3.1 CUDA Visual Profiler
Before discussing our optimizations, we want to quickly emphasize the importance of profiling the CUDA code in order
to identify bottlenecks and inefficient code. Throughout our effort to port the algorithm to the GPU, we routinely made
use of the CUDA Visual Profiler (CVP), which provides a highly detailed report on the number of times operations
occurred, together with the amount of time they took to complete. Many other statistics are also included on a per-kernel
basis, such as the occupancy, registers used, and number of instructions issued. In particular, the GPU Time Height Plot,
shown in figure 1, illustrates with a bar chart how long each kernel and memory copy operation took to complete,
thereby quickly highlighting which operations should be optimized first. In this snapshot, the second, third, and last bars
show the time it takes to copy data to and from the GPU. The remaining bars, which are all roughly the same
magnitude, highlight the running times for all of the kernels in our implementation. After the I/O operations, the next
highest bars are all from kernels executed by the CUFFT library, and thus outside of our control. The next kernel for us
to optimize would be “compute_out” which is called once per iteration of the algorithm, and whose purpose is to
perform the final computations when solving for x. In the left column of the figure, the number of times (i.e. sessions)
that we executed the profiler and saved the output (up to this point) is shown to be 23. CVP is a great help in identifying
your bottlenecks and illustrating any performance improvements that result from code changes. It should be used often.
Figure 1: The CUDA Visual Profiler time height plot. The second, third, and last bars plot the time
(microseconds) to copy the data to and from the GPU. All other bars represent each of the kernels executed.
Figure 2: The CUDA Visual Profiler time summary plot.

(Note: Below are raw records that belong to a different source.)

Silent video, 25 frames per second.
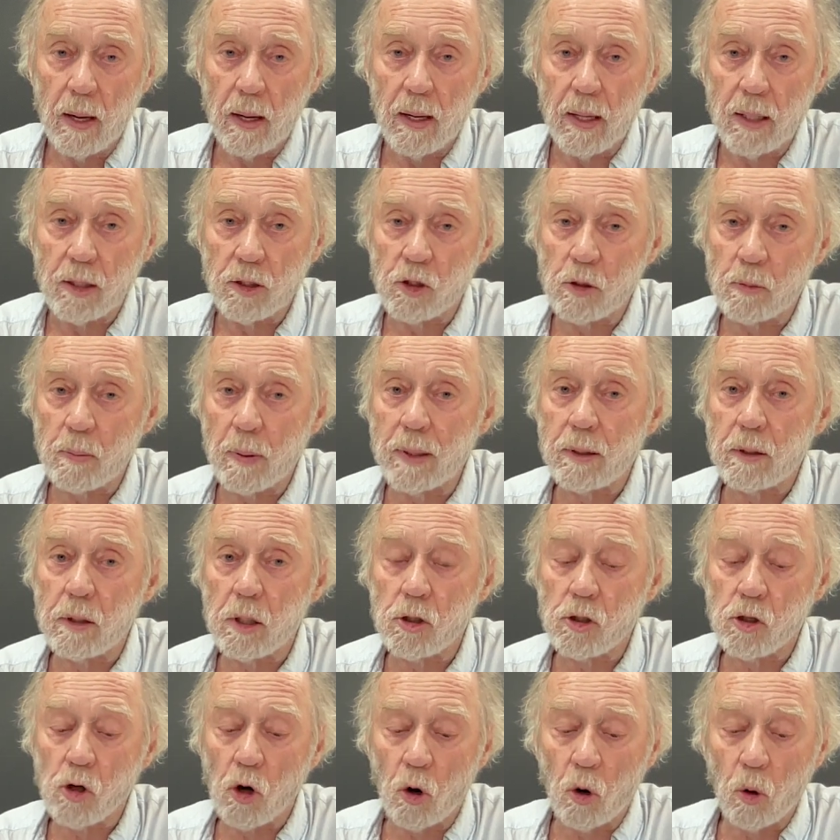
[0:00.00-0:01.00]
and spent
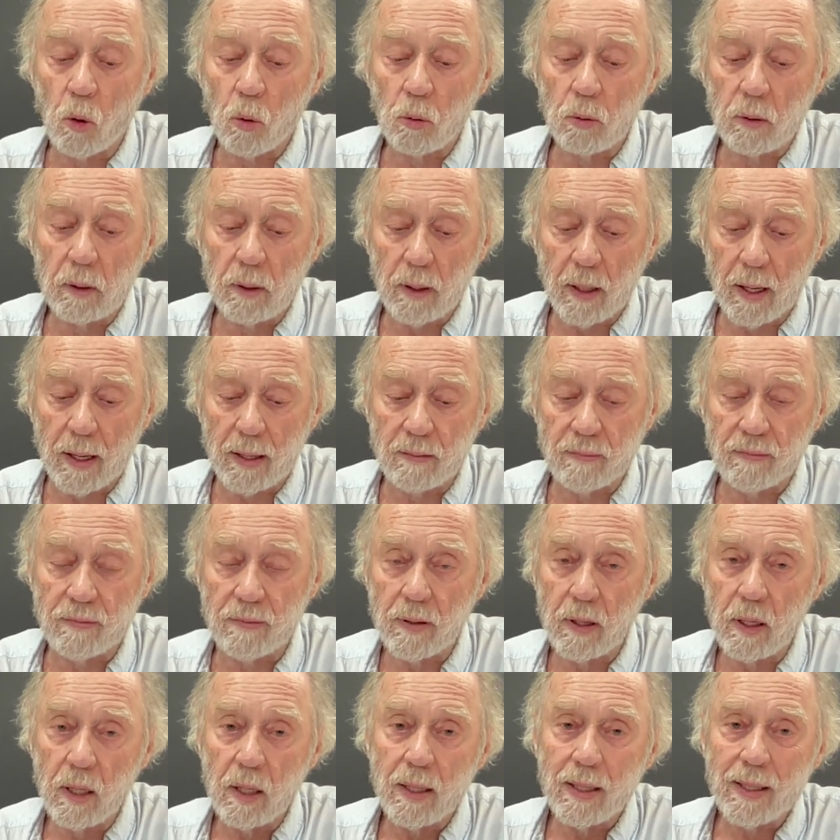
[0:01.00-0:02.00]
his whole life
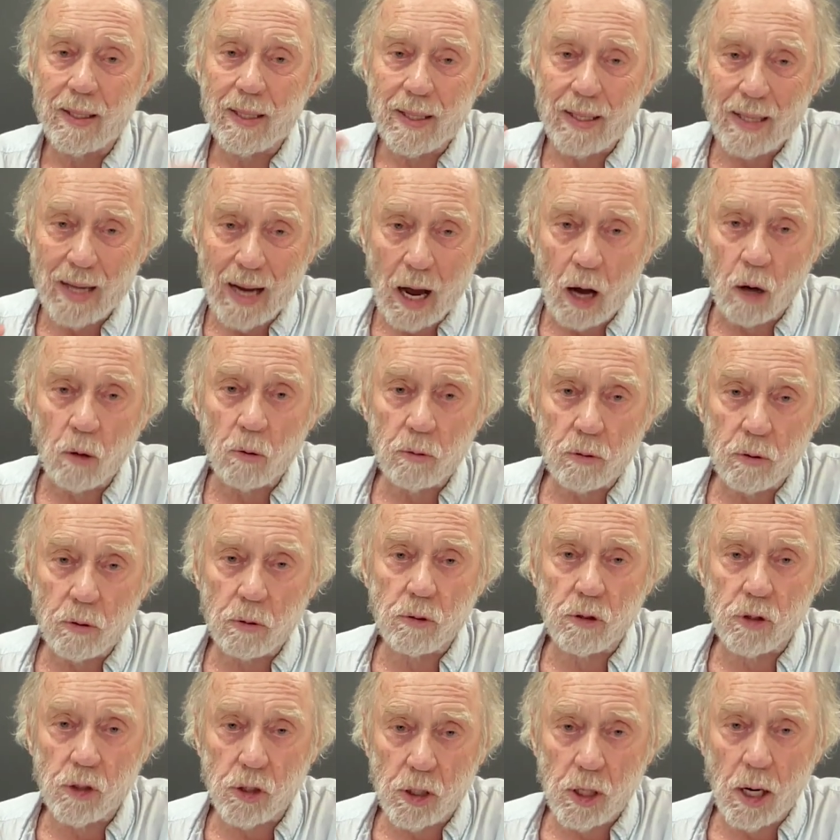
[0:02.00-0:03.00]

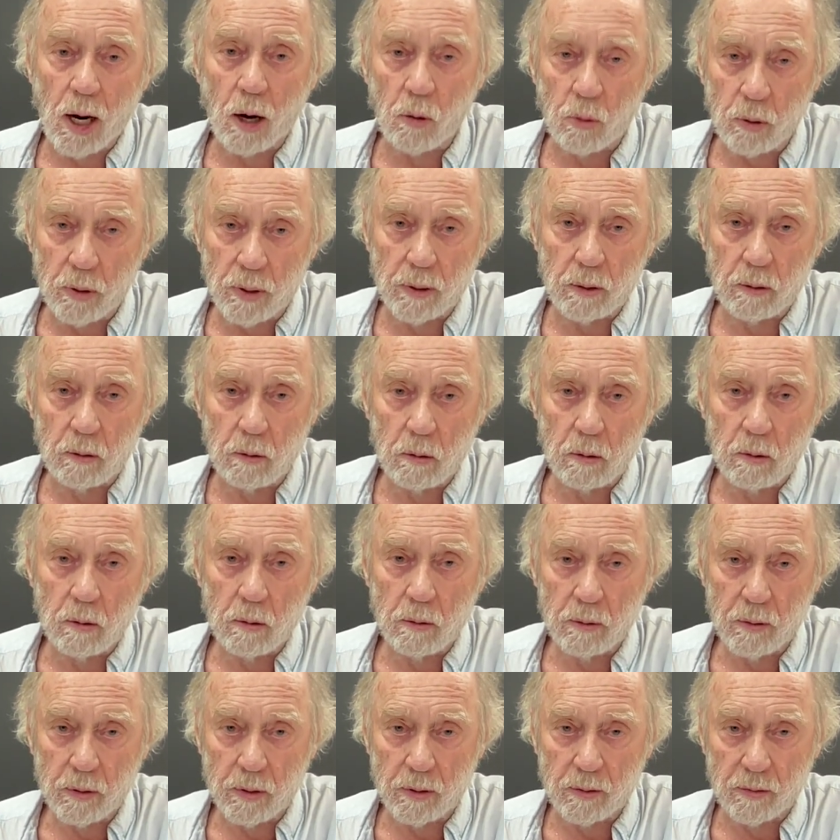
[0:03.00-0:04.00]
counter-shouting.
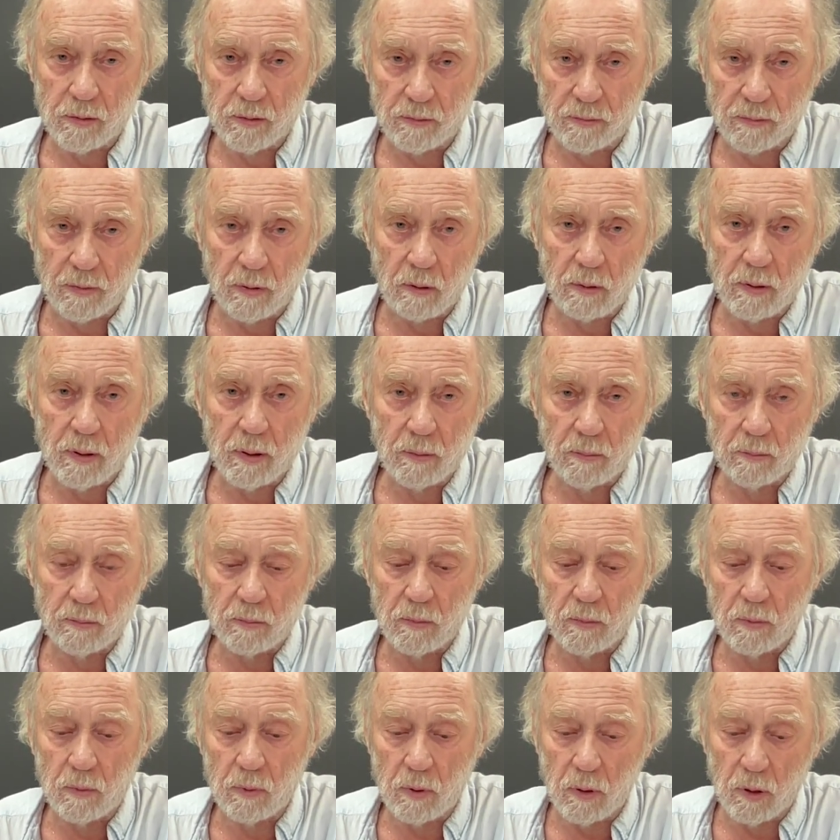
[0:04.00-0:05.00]
It's a very
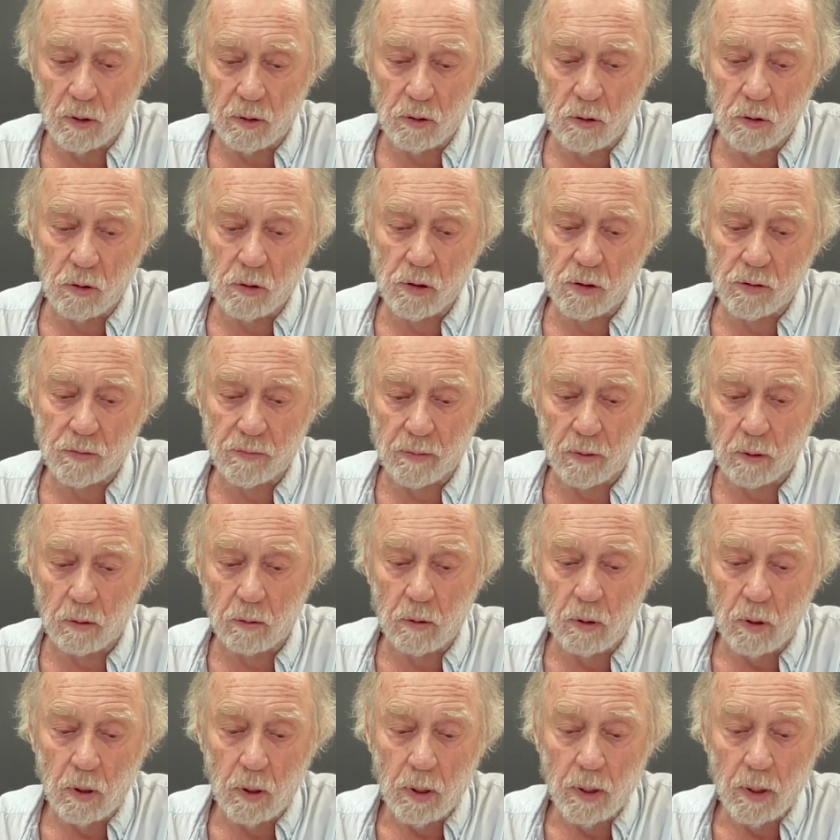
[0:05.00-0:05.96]
useful,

After padding the images to be a power of two, the
four most time consuming kernels are all within the CUFFT library, and occupy 47% of the total time.
3.2 CUFFT library
The CUFFT library is Nvidia’s parallel implementation of the Fast Fourier Transform on the GPU. The library contains
several algorithms for FFT each with different accuracy and performance capabilities, based upon the size of the input
data. Although the CUFFT library supports single and double precision, real and complex values, and forward and
backward transformations, it does have a few limitations. Two and three-dimensional transforms must contain fewer
than 16384 elements in each dimension, and the limit for one-dimensional transforms is about 8 million elements, which
equates to an image that is roughly 2800x2800 pixels. Bases on some initial experiments, 1D transforms were slightly
faster than 2D transforms, and thus were used in our implementation of the Krishnan-Fergus algorithm.
In our initial implementation, we simply called the FFT routines with data whose size was based upon the original input
image, e.g., 710 pixels wide by 470 pixels high. Because the CUFFT library is optimized for transform sizes that are
powers of small prime factors, e.g. powers of two, we then tried padding the original image (and necessarily all
associated blur kernels and filters), to be the next largest power of two in each dimension. In the example above, the
new padded image was 1024 pixels wide by 512 pixels high, an increase of over 57% in the total number of pixels.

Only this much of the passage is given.